Stored data
==*==

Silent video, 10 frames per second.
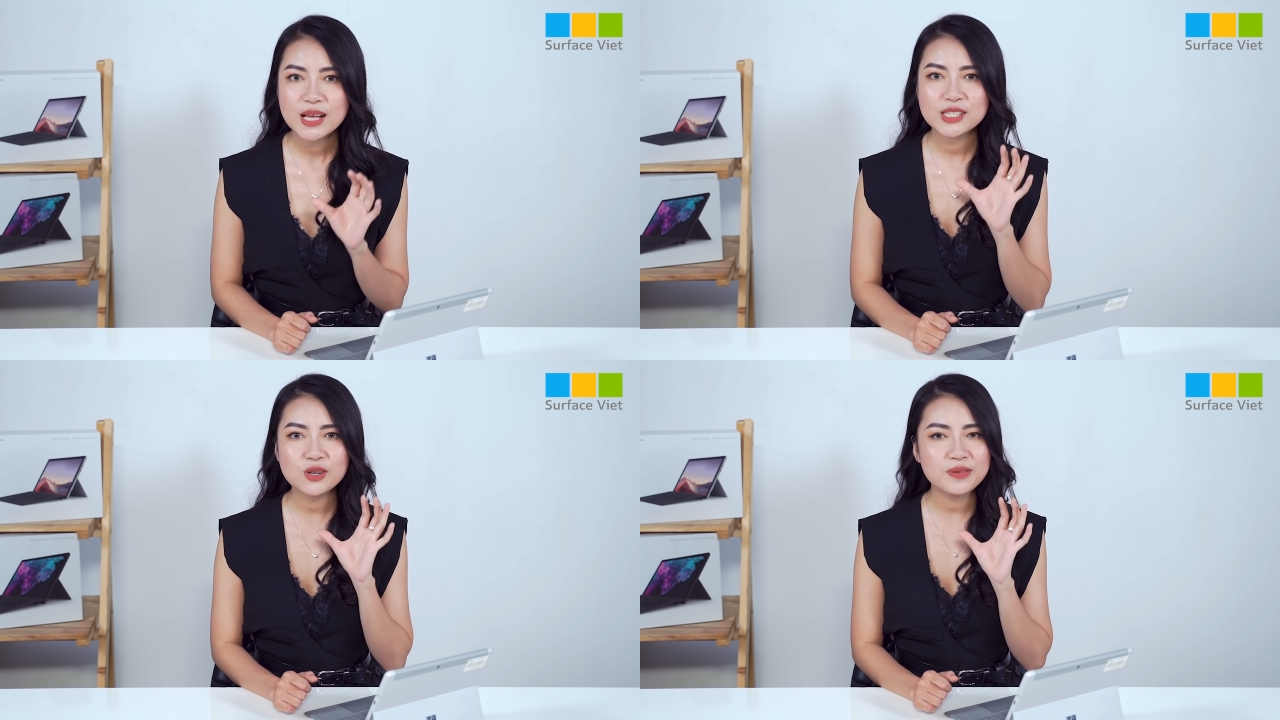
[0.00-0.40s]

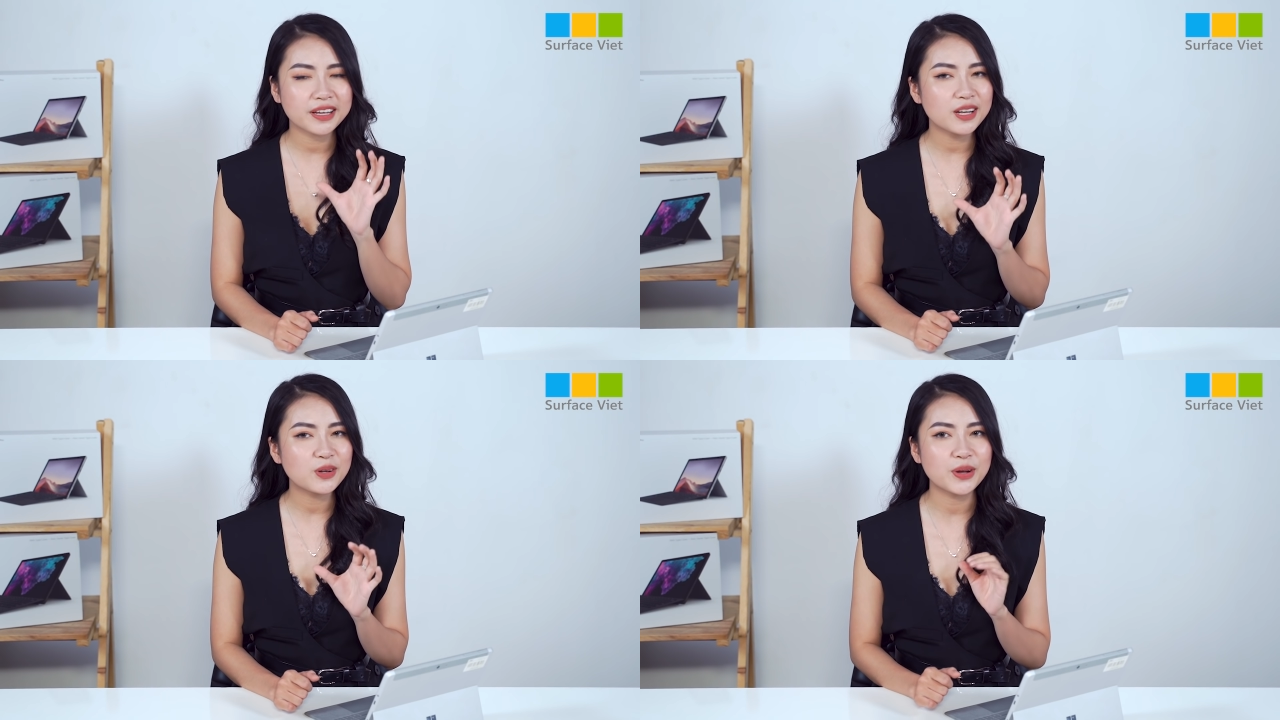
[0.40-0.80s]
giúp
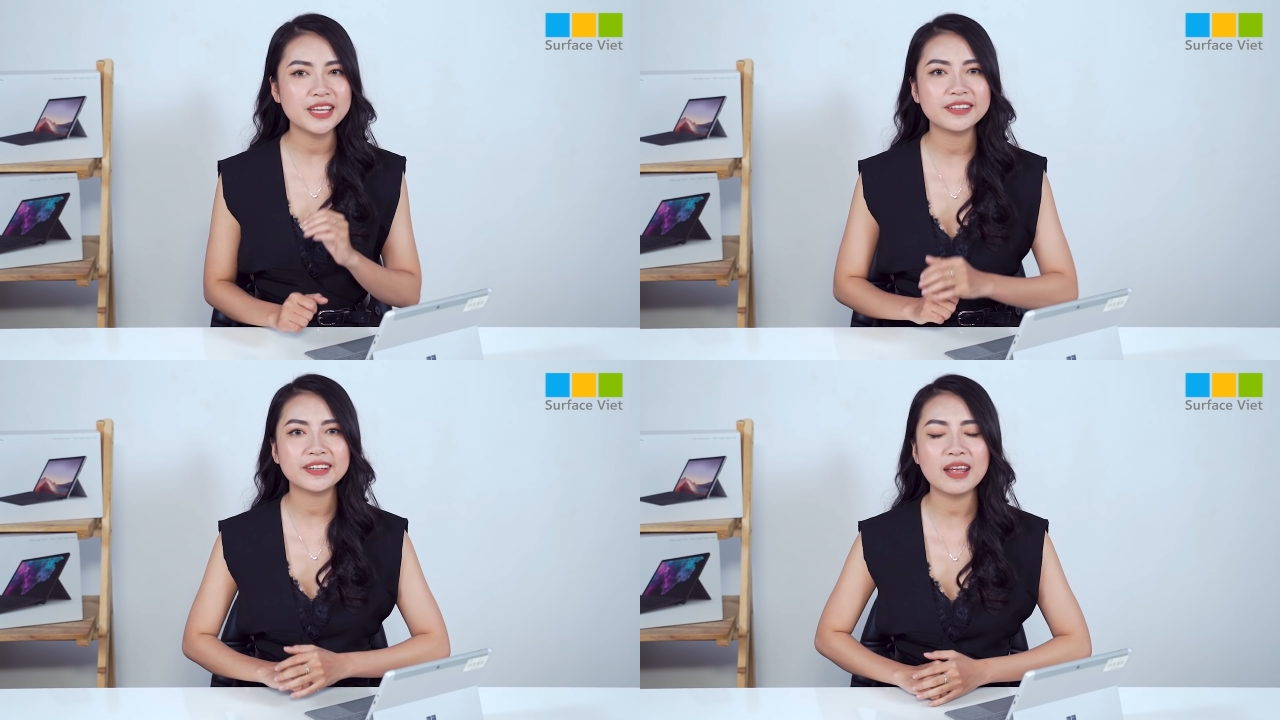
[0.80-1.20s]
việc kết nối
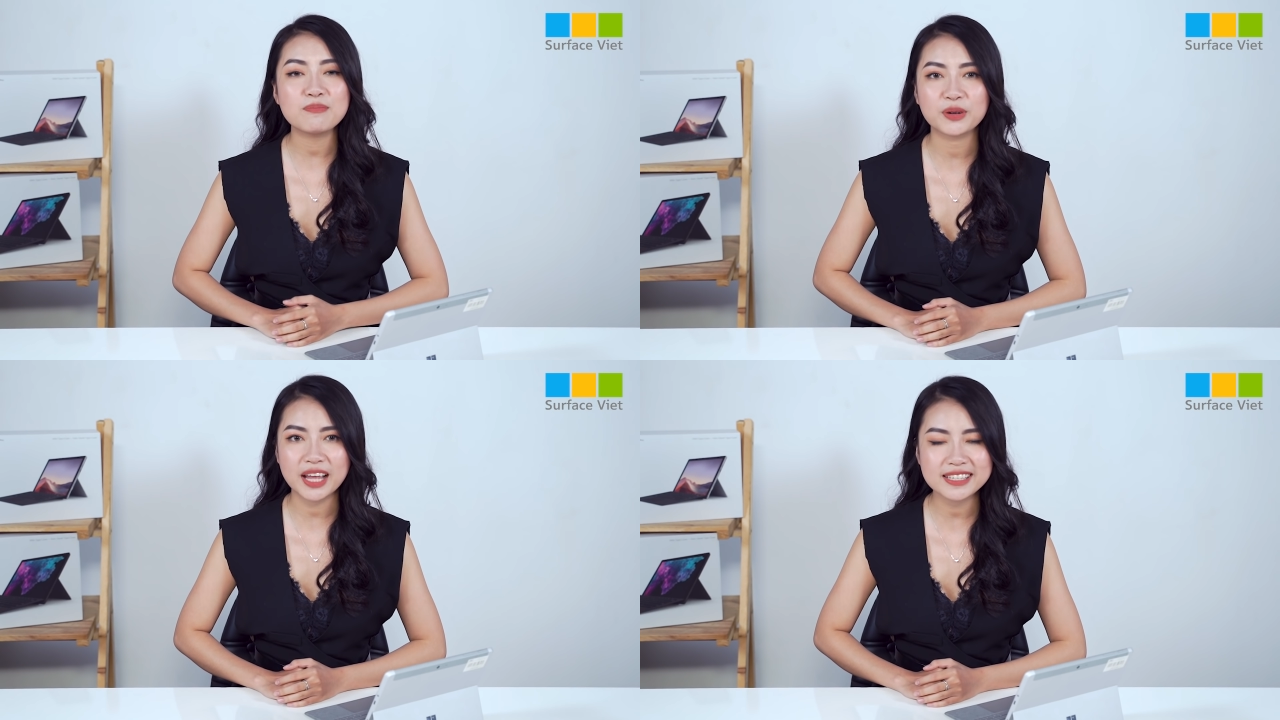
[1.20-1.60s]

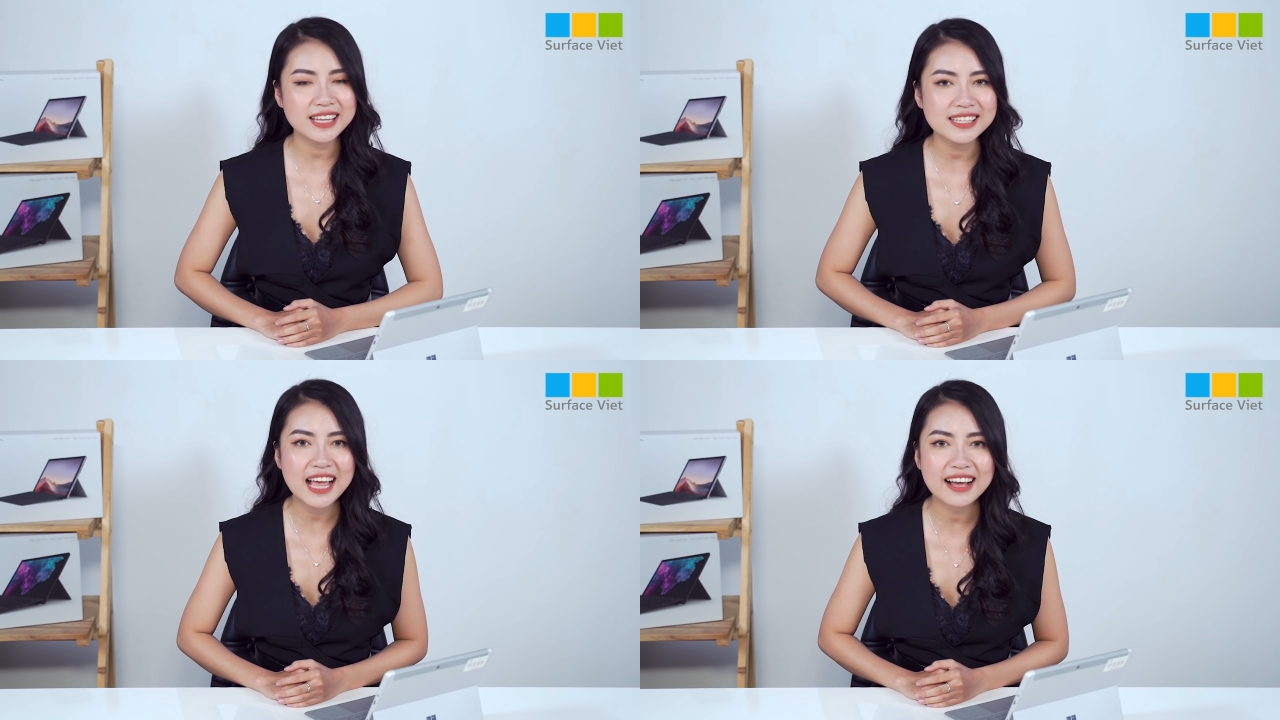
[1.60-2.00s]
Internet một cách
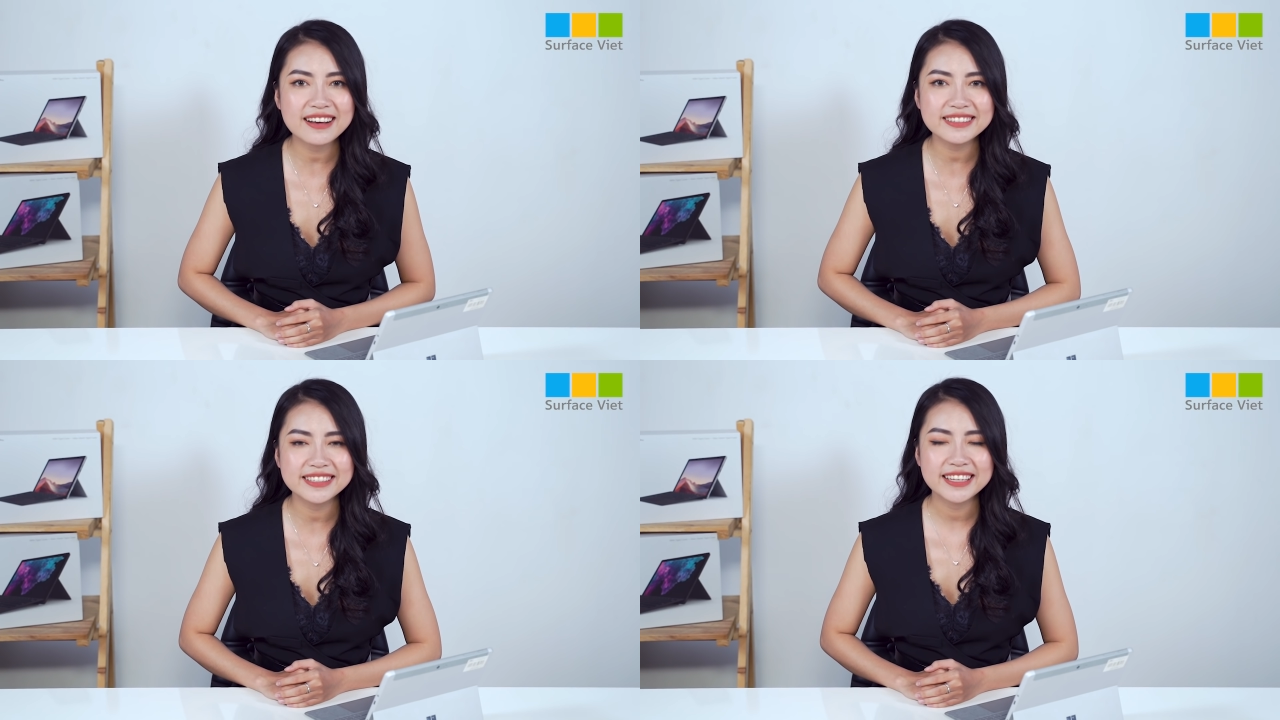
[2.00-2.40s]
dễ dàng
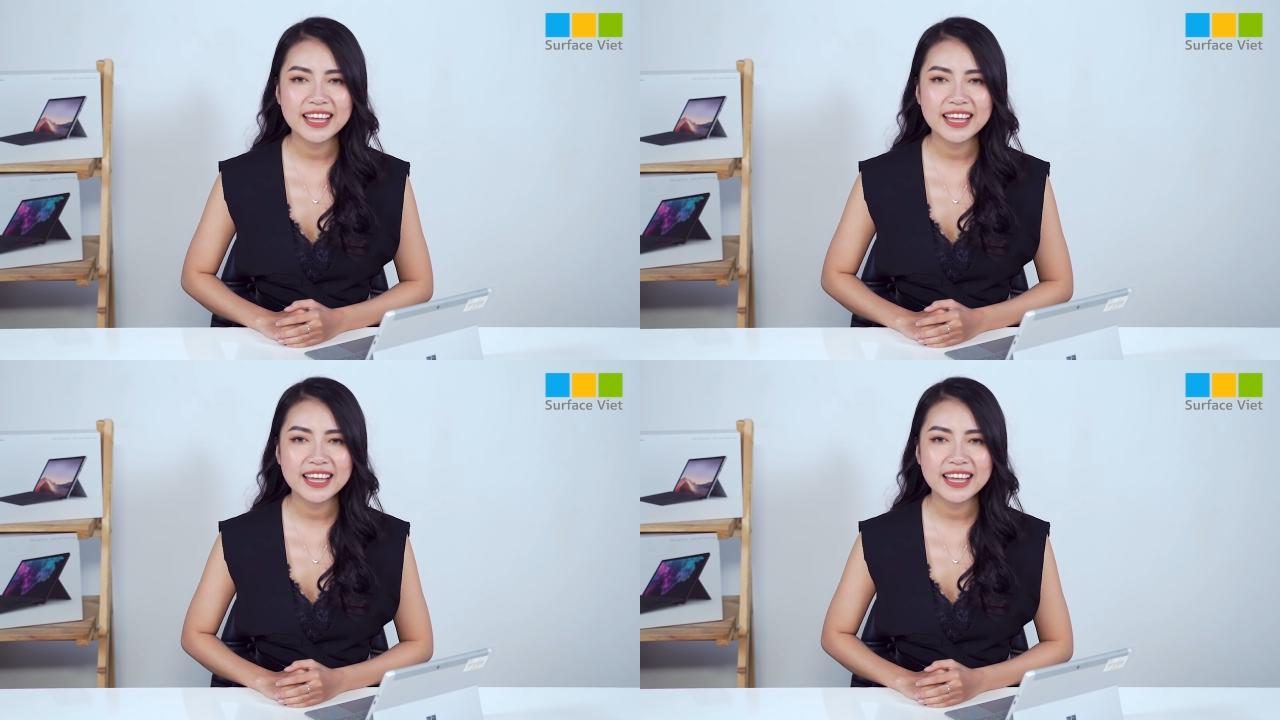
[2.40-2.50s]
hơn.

==*==

Activity: Please output the entries above exactly, leaving out every picture.

Output of the task:
Silent video, 10 frames per second.
[0.00-0.40s]

[0.40-0.80s]
giúp
[0.80-1.20s]
việc kết nối
[1.20-1.60s]

[1.60-2.00s]
Internet một cách
[2.00-2.40s]
dễ dàng
[2.40-2.50s]
hơn.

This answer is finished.